→ **EXERCISE AIM**:
Each entry below is to be returned exactly, with any pictures left out.

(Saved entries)
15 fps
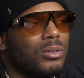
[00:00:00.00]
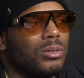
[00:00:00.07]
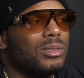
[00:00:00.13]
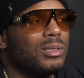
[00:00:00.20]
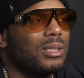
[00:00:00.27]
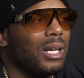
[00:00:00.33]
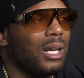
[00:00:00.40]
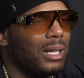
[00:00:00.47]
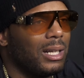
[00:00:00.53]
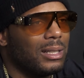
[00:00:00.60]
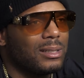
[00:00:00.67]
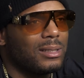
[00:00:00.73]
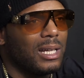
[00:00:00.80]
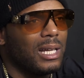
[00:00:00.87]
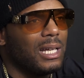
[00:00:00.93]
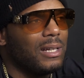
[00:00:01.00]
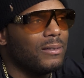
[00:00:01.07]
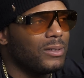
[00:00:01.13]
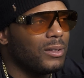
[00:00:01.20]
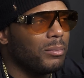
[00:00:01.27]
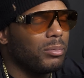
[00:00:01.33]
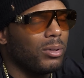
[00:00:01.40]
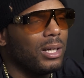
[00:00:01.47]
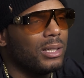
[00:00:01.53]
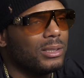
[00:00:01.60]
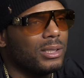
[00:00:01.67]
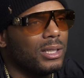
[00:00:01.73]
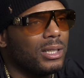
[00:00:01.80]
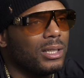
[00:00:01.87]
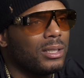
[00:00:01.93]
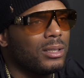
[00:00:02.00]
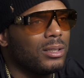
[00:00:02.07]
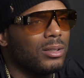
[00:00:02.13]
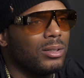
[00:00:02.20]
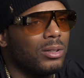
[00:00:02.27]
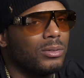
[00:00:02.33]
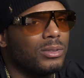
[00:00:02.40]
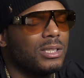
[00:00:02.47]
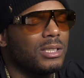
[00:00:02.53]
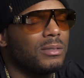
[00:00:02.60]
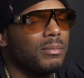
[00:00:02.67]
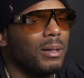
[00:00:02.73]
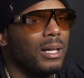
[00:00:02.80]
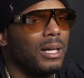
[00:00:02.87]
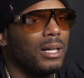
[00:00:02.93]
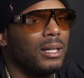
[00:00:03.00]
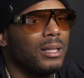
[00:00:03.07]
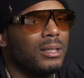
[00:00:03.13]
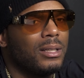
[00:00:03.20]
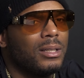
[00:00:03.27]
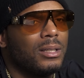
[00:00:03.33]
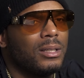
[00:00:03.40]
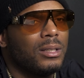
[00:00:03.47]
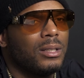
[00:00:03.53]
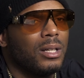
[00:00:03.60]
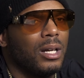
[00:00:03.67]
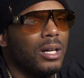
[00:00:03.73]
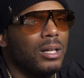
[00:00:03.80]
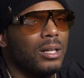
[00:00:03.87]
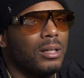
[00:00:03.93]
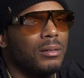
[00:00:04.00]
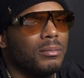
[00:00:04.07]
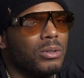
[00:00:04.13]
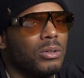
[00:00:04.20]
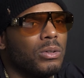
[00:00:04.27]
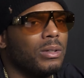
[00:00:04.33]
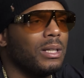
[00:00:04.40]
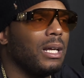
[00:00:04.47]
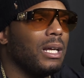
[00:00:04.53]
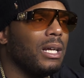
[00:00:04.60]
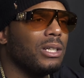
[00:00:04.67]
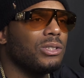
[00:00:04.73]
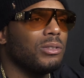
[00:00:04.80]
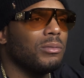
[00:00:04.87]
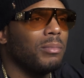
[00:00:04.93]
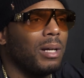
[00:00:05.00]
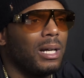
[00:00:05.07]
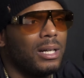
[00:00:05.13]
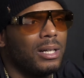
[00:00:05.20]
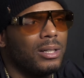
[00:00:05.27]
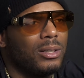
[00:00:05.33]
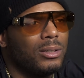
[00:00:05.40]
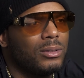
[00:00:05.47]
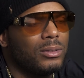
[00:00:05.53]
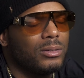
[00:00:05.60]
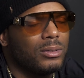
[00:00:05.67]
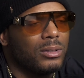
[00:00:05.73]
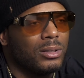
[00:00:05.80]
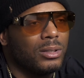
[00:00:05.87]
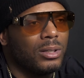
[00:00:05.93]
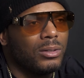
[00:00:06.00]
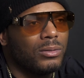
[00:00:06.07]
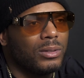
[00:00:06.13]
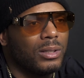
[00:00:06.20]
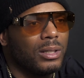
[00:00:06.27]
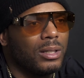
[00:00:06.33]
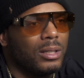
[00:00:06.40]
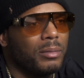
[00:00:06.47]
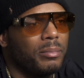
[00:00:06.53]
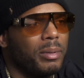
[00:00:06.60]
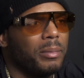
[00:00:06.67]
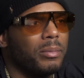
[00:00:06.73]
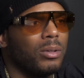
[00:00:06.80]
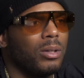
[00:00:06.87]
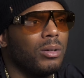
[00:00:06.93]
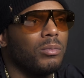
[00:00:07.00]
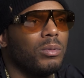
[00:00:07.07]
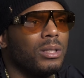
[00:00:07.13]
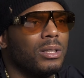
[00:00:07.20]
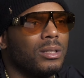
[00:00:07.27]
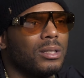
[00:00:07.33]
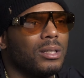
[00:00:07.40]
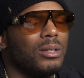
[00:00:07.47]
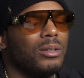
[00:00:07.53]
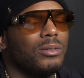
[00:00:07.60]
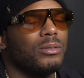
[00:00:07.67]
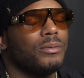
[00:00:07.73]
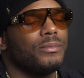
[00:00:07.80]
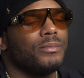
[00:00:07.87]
you can see how that saves a project, just by going that extra mile, that other people aren't willing to go.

→ **EXERCISE OUTPUT**:
15 fps
[00:00:00.00]
[00:00:00.07]
[00:00:00.13]
[00:00:00.20]
[00:00:00.27]
[00:00:00.33]
[00:00:00.40]
[00:00:00.47]
[00:00:00.53]
[00:00:00.60]
[00:00:00.67]
[00:00:00.73]
[00:00:00.80]
[00:00:00.87]
[00:00:00.93]
[00:00:01.00]
[00:00:01.07]
[00:00:01.13]
[00:00:01.20]
[00:00:01.27]
[00:00:01.33]
[00:00:01.40]
[00:00:01.47]
[00:00:01.53]
[00:00:01.60]
[00:00:01.67]
[00:00:01.73]
[00:00:01.80]
[00:00:01.87]
[00:00:01.93]
[00:00:02.00]
[00:00:02.07]
[00:00:02.13]
[00:00:02.20]
[00:00:02.27]
[00:00:02.33]
[00:00:02.40]
[00:00:02.47]
[00:00:02.53]
[00:00:02.60]
[00:00:02.67]
[00:00:02.73]
[00:00:02.80]
[00:00:02.87]
[00:00:02.93]
[00:00:03.00]
[00:00:03.07]
[00:00:03.13]
[00:00:03.20]
[00:00:03.27]
[00:00:03.33]
[00:00:03.40]
[00:00:03.47]
[00:00:03.53]
[00:00:03.60]
[00:00:03.67]
[00:00:03.73]
[00:00:03.80]
[00:00:03.87]
[00:00:03.93]
[00:00:04.00]
[00:00:04.07]
[00:00:04.13]
[00:00:04.20]
[00:00:04.27]
[00:00:04.33]
[00:00:04.40]
[00:00:04.47]
[00:00:04.53]
[00:00:04.60]
[00:00:04.67]
[00:00:04.73]
[00:00:04.80]
[00:00:04.87]
[00:00:04.93]
[00:00:05.00]
[00:00:05.07]
[00:00:05.13]
[00:00:05.20]
[00:00:05.27]
[00:00:05.33]
[00:00:05.40]
[00:00:05.47]
[00:00:05.53]
[00:00:05.60]
[00:00:05.67]
[00:00:05.73]
[00:00:05.80]
[00:00:05.87]
[00:00:05.93]
[00:00:06.00]
[00:00:06.07]
[00:00:06.13]
[00:00:06.20]
[00:00:06.27]
[00:00:06.33]
[00:00:06.40]
[00:00:06.47]
[00:00:06.53]
[00:00:06.60]
[00:00:06.67]
[00:00:06.73]
[00:00:06.80]
[00:00:06.87]
[00:00:06.93]
[00:00:07.00]
[00:00:07.07]
[00:00:07.13]
[00:00:07.20]
[00:00:07.27]
[00:00:07.33]
[00:00:07.40]
[00:00:07.47]
[00:00:07.53]
[00:00:07.60]
[00:00:07.67]
[00:00:07.73]
[00:00:07.80]
[00:00:07.87]
you can see how that saves a project, just by going that extra mile, that other people aren't willing to go.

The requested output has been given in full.